*** Records provided ***

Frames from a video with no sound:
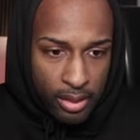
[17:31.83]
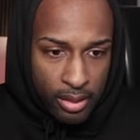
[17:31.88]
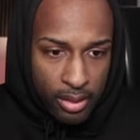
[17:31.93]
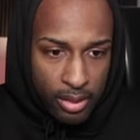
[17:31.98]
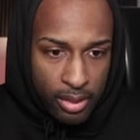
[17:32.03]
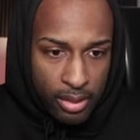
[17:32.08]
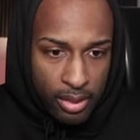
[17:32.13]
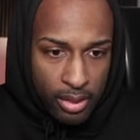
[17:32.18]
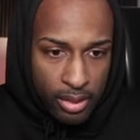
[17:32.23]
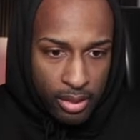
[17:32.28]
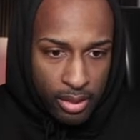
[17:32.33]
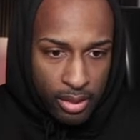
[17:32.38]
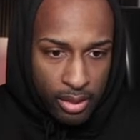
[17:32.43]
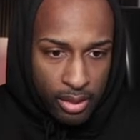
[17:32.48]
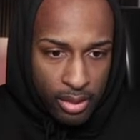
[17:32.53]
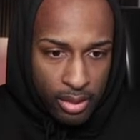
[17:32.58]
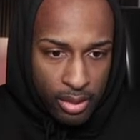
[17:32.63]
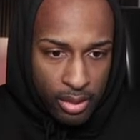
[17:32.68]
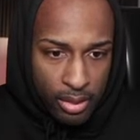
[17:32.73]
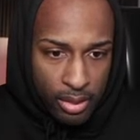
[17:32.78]

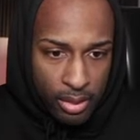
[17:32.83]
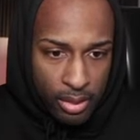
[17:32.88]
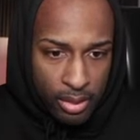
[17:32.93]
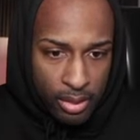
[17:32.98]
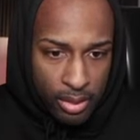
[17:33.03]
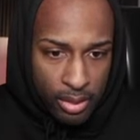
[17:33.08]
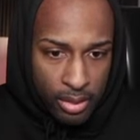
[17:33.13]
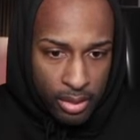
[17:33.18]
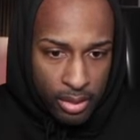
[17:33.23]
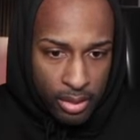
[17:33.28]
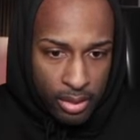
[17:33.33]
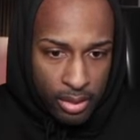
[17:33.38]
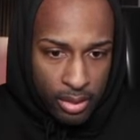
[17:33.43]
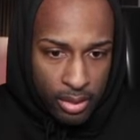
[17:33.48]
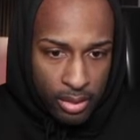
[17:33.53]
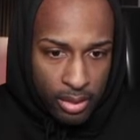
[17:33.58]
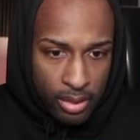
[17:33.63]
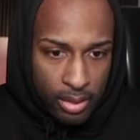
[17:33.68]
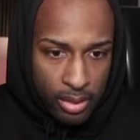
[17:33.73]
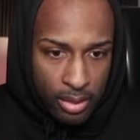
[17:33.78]

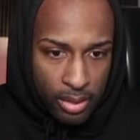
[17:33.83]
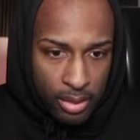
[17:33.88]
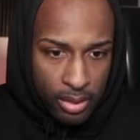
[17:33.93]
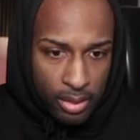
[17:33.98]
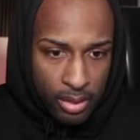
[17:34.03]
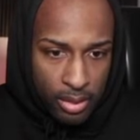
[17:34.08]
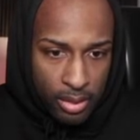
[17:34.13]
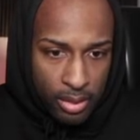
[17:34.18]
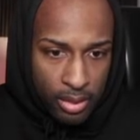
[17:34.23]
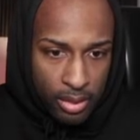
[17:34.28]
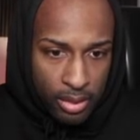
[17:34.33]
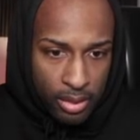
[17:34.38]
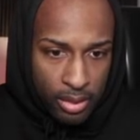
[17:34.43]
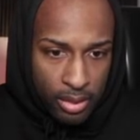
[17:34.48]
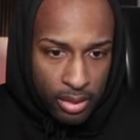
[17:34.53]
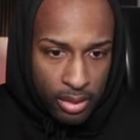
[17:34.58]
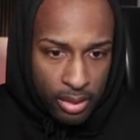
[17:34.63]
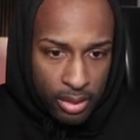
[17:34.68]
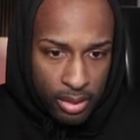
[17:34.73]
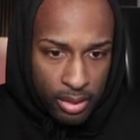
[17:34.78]

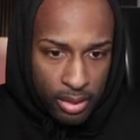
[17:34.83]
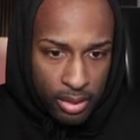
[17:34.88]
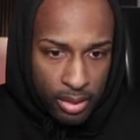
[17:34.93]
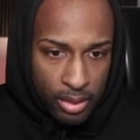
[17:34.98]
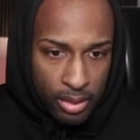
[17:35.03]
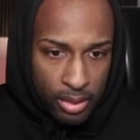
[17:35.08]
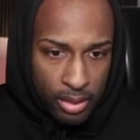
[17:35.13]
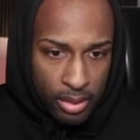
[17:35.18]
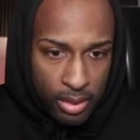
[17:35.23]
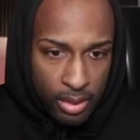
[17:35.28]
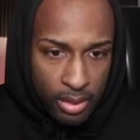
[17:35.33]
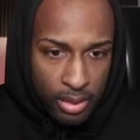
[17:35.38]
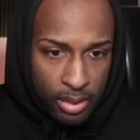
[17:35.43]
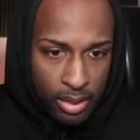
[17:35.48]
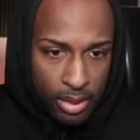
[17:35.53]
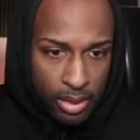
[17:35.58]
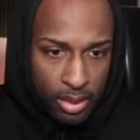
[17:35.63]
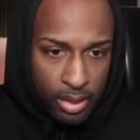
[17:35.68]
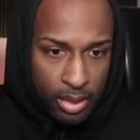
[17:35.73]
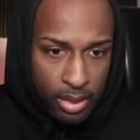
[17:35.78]

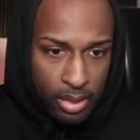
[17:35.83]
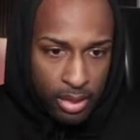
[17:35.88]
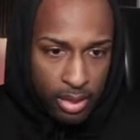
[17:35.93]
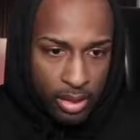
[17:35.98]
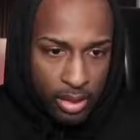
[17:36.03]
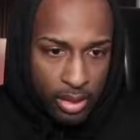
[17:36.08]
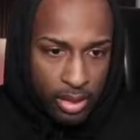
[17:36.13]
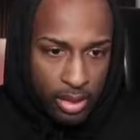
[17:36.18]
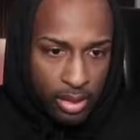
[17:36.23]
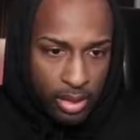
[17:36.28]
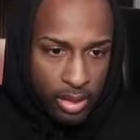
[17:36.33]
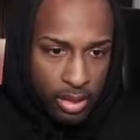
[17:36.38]
Nothing is said.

***

Problem to work on:
Reproduce the listing verbatim, and keep the pictures out of the copy.

Answer to this problem:
Frames from a video with no sound:
[17:31.83]
[17:31.88]
[17:31.93]
[17:31.98]
[17:32.03]
[17:32.08]
[17:32.13]
[17:32.18]
[17:32.23]
[17:32.28]
[17:32.33]
[17:32.38]
[17:32.43]
[17:32.48]
[17:32.53]
[17:32.58]
[17:32.63]
[17:32.68]
[17:32.73]
[17:32.78]

[17:32.83]
[17:32.88]
[17:32.93]
[17:32.98]
[17:33.03]
[17:33.08]
[17:33.13]
[17:33.18]
[17:33.23]
[17:33.28]
[17:33.33]
[17:33.38]
[17:33.43]
[17:33.48]
[17:33.53]
[17:33.58]
[17:33.63]
[17:33.68]
[17:33.73]
[17:33.78]

[17:33.83]
[17:33.88]
[17:33.93]
[17:33.98]
[17:34.03]
[17:34.08]
[17:34.13]
[17:34.18]
[17:34.23]
[17:34.28]
[17:34.33]
[17:34.38]
[17:34.43]
[17:34.48]
[17:34.53]
[17:34.58]
[17:34.63]
[17:34.68]
[17:34.73]
[17:34.78]

[17:34.83]
[17:34.88]
[17:34.93]
[17:34.98]
[17:35.03]
[17:35.08]
[17:35.13]
[17:35.18]
[17:35.23]
[17:35.28]
[17:35.33]
[17:35.38]
[17:35.43]
[17:35.48]
[17:35.53]
[17:35.58]
[17:35.63]
[17:35.68]
[17:35.73]
[17:35.78]

[17:35.83]
[17:35.88]
[17:35.93]
[17:35.98]
[17:36.03]
[17:36.08]
[17:36.13]
[17:36.18]
[17:36.23]
[17:36.28]
[17:36.33]
[17:36.38]
Nothing is said.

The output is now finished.